The Marks of a Spiritual Leader is another outstanding article by John Piper. There is much meat there, here are just some of the quotes that stood out to me:
“All true spiritual leadership has its roots in desperation….
Spiritual leaders have a holy discontentment with the status quo. Non-leaders have inertia that causes them to settle in and makes them very hard to move off of dead center. Leaders have a hankering to change, to move, to reach out, to grow, and to take a group or an institution to new dimensions of ministry. They have the spirit of Paul, who said in Phil. 3:13, “Brethren, I do not consider that I have made it my own; but one thing I do, forgetting what lies behind and straining forward to what lies ahead, I press on toward the goal of the prize of the upward call of God in Christ Jesus.” Leaders are always very goal-oriented people….
God’s history of redemption is not finished. The church is shot through with imperfections, lost sheep are still not in the fold, needs of every sort in the world are unmet, sin infects the saints. It is unthinkable that we should be content with things the way they are in a fallen world and an imperfect church. Therefore, God has been pleased to put a holy restlessness into some of his people, and those people will very likely be the leaders….
Spiritual leaders are optimistic not because man is good but because God is in control. The leader must not let his discontentment become disconsolation…….Without this confidence based upon the goodness of God manifested in Jesus Christ the leader’s perseverance would falter and the people would not be inspired. Without optimism restlessness becomes despair…..
* A good teacher asks himself the hardest questions, works through to answers, and then frames provocative questions for his learners to stimulate their thinking.

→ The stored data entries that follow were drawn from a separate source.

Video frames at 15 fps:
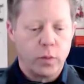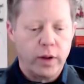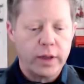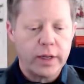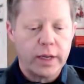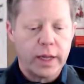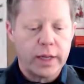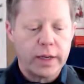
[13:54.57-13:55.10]

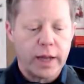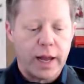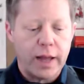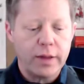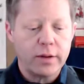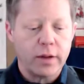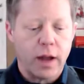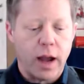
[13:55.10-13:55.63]
and uh,
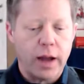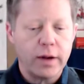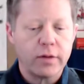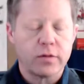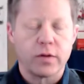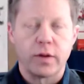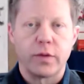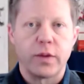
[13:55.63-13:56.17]
I
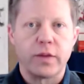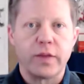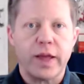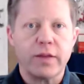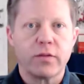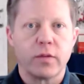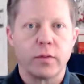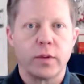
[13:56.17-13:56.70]
honestly think
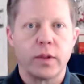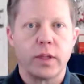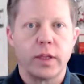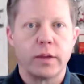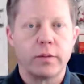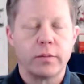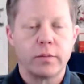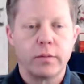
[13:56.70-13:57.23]
that's something
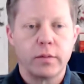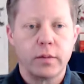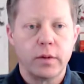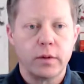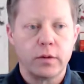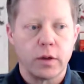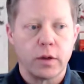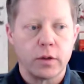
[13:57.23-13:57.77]
that
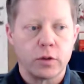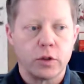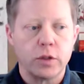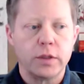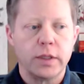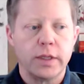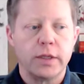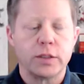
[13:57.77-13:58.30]
a
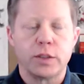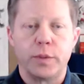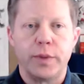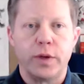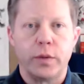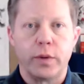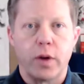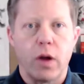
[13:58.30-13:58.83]
good leader should
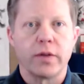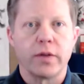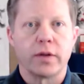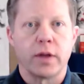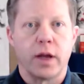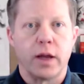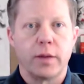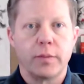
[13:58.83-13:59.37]
be doing all the
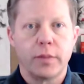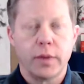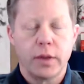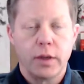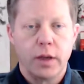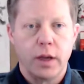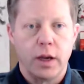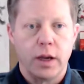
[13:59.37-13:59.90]
time.
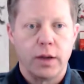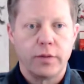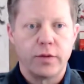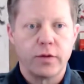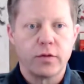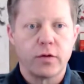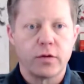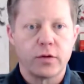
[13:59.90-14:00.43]
Uh,
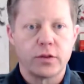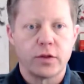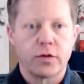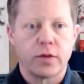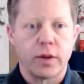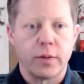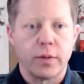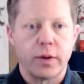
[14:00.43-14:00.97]
this is
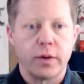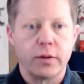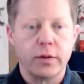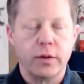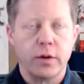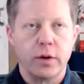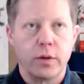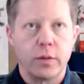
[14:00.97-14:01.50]
just a
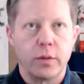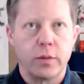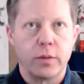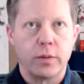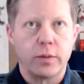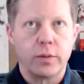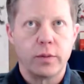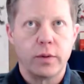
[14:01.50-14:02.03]
you
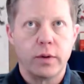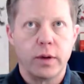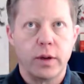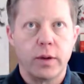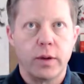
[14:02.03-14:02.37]
know a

* A good teacher analyzes his subject matter into parts and sees relationships and discovers the unity of the whole.
* A good teacher knows the problems learners will have with his subject matter and encourages them and gets them over the humps of discouragement.

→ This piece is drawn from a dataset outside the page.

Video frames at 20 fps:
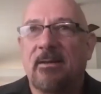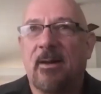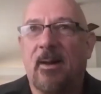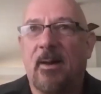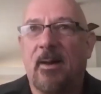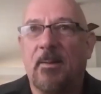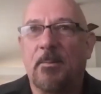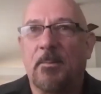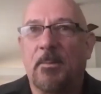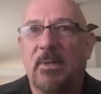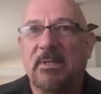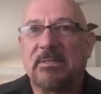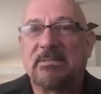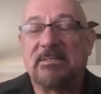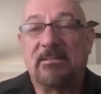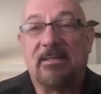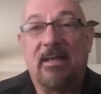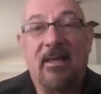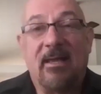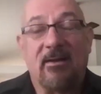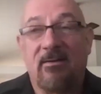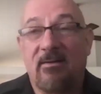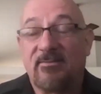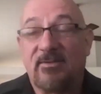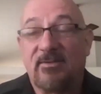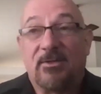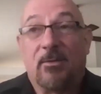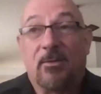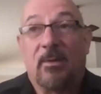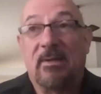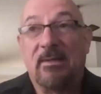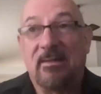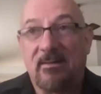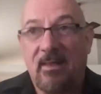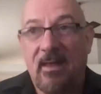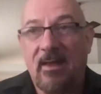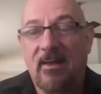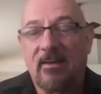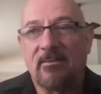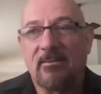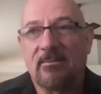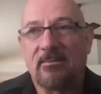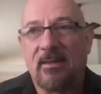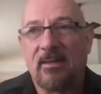But today I don't have to do any of that.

* A good teacher foresees objections and thinks them through so that he can
answer them intelligently.
* A good teacher can put himself in the place of a variety of learners and therefore explain hard things in terms that are clear from their standpoint.
* A good teacher is concrete, not abstract, specific, not general, precise, not vague, vulnerable, not evasive.
* A good teacher always asks, “So what?” and tries to see how discoveries shape our whole system of thought. He tries to relate discoveries to life and tries to avoid compartmentalizing.
* The goal of a good teacher is the transformation of all of life and thought into a Christ-honoring unity……..
Leaders can see the power of God overshadowing the problems of the future. This is a rare gift to see the sovereign power of God in the midst of seemingly overwhelming opposition. Most people are experts at seeing all the problems and reasons not to move forward in a venture. Many pastors are ruined by boards who think that they have done their duty when they throw up every obstacle and problem to an idea that he brings. That’s cheap. Hope and solutions are expensive. The spirit of venturesomeness is at a premium today. 0, how we need people who will devote just five minutes a week to dream of what might possibly be. The text says that old men will dream dreams. How sad it is, then, to see so many old people assuming that their age means that now they can coast and turn over the creativity to the young. It is tragic when age makes a man jaded instead of increasingly creative. Every new church, every agency, every new ministry, every institution, every endeavor, is the result of someone having a vision and laying hold on it like a snapping turtle…….
What does it profit a man if he gains a great following and lose his wife? What have we led people to if they see that it leads us to divorce? What we need today are leaders who are great lovers. Husbands who write poems for their wives and sing songs to their wives and buy flowers for their wives for no reason at all except that they love them. We need leaders who know that they should take a day alone with their wives every now and then; leaders who do not fall into the habit of deriding and putting their wives down, especially with careless little asides in public; leaders who speak well of their wives in public and complement them spontaneously when they are alone; leaders who touch her tenderly at other times besides when they are in bed…..alk with her and study her desires. Look her in the eye when you talk to her. Put down the paper and turn off the television. Open the door for her. Help her with the dishes. Throw her a party. LOVE HER! LOVE HER! If you don’t, all your success as a leader will very likely explode in failure at home……
All genuine leadership begins in a sense of desperation; knowledge that we are helpless sinners in need of a great savior. That moves us to listen to God in his Word and cry out to him for help and for insight in prayer. That leads us to trust in God and to hope in his great and precious promises. This frees us for a life of love and service which, in the end, causes people to see and give glory to our Father in heaven.